Seberapa empiris Plato dalam berteori? Seorang Filsuf terkadang bisa berimajinasi dengan daya kreatifnya yang sama sekali tidak ada hubungannya dengan kenyataan ruang. Namun, seseorang tidak boleh juga memandang sebelah mata berbagai teori utopis tentang negeri-negeri yang lenyap. Karena memandang rendah ini, sama saja dengan "memutuskan daya nalar manusia". Padahal Tuhan sudah Menghimbau agar manusia senantiasa mengamati tanda-tanda Kekuasaan-Nya di alam semesta.

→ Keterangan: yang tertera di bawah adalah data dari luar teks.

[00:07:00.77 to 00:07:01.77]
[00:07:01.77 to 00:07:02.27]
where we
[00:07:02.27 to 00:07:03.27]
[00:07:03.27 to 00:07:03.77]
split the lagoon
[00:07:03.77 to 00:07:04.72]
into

Spekulasi di bidang science bukanlah hal tabu. Metode kuantitatif mengenal hipotesis. Metode kualitatif mengenal positivisme logis dan falsifikasi. Semua itu berpijak pada praduga-praduga menyingkap kebenaran. Jadi ketika seseorang menyangsikan wacana soal "negeri-negeri yang lenyap", sama saja dia menghentikan dinamika ilmu pengetahuan.

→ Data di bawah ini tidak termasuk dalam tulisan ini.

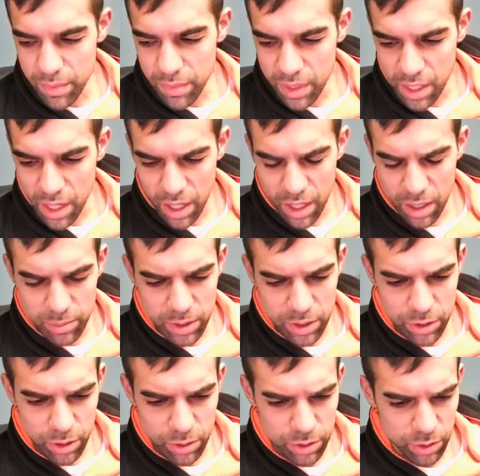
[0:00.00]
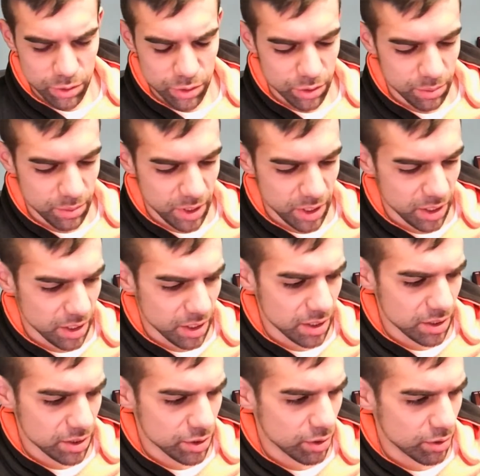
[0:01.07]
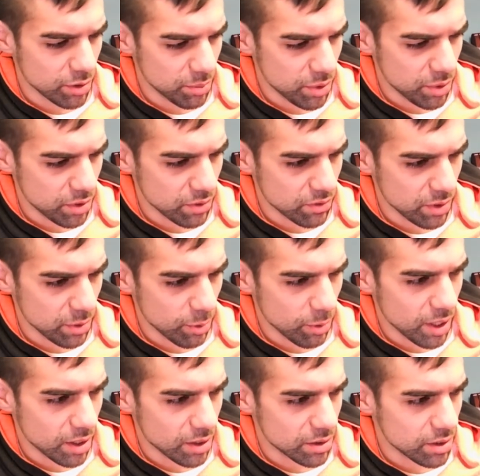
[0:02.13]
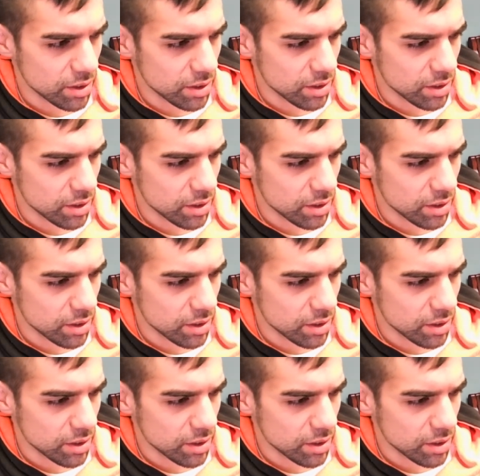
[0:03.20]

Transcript: No social media is going beautifully well.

Gunung Padang masuk tataran ilmiah bermula dari spekulasi juga, kan? Metodologi science tak pernah bisa lepas dari spekulasi, bahkan sebenarnya ilmu justru berkembang karena adanya spekulasi (hipotesis) dan untuk membuktikan spekulasi itu. Yang membuat sebuah teori dikatakan ilmiah adalah prosesnya, instrumennya, kesesuaian antara "idealitas dengan realitas", ini butuh proses panjang.

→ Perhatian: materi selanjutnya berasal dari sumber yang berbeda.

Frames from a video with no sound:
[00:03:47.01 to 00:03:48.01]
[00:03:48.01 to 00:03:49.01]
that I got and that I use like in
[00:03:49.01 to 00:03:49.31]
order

Yang bahaya dari segala teori Utopia adalah bila dijadikan sebuah alat kekuasaan "para megalomania".. Seperti kata Michel Foucault, ada hubungan antara kekuasaan dengan pengetahuan. Bisa pula menyikapi teori Utopia negeri yang hilang dengan pragmatis saja, kalau memang Nusantara itu Atlantis, apa untungnya buat peradaban masa kini?
Penelitian Gunung Padang bisa membuka mata saintis Indonesia untuk berani berspekulasi dan pada beberapa situasi "berani memojokkan normal science menjadi pseudoscience penuh unsur mistik dan budaya lokal". Kalau di dalam perut Gunung Padang isinya emas yang melimpah, apa nggak bakal jadi rebutan? Atau isinya gerbang ke neraka seperti dalam film Firegate. Tentu hal baik maupun buruk soal Gunung Padang akan menciptakan kehebohan publik tersendiri.
Kembali ke Atlantis, tidak usah Atlantis-Atlantisan, melek realitas aja, masyarakat nusantara patut bersyukur memiliki kekayaan alam melimpah, kesuburan tanah, tinggal SDM-nya dan moralitas diperbaiki. UTOPIA akan selalu ada pada Masyarakat yang sedang Ditimpa DEKADENSI dalam segala bidang. Kata Erich Fromm, "manusia adalah makhluk berpengharapan", berharap Atlantis ada dan merupakan masa lalu dari negerinya. Jika memang Gunung Padang itu jejak peradaban tinggi nusantara di masa lalu, atau malah jejak negeri Atlantis yang hilang, tentu ini menjadi berkah bagi alam semesta, rakyat Indonesia, serta dunia sains.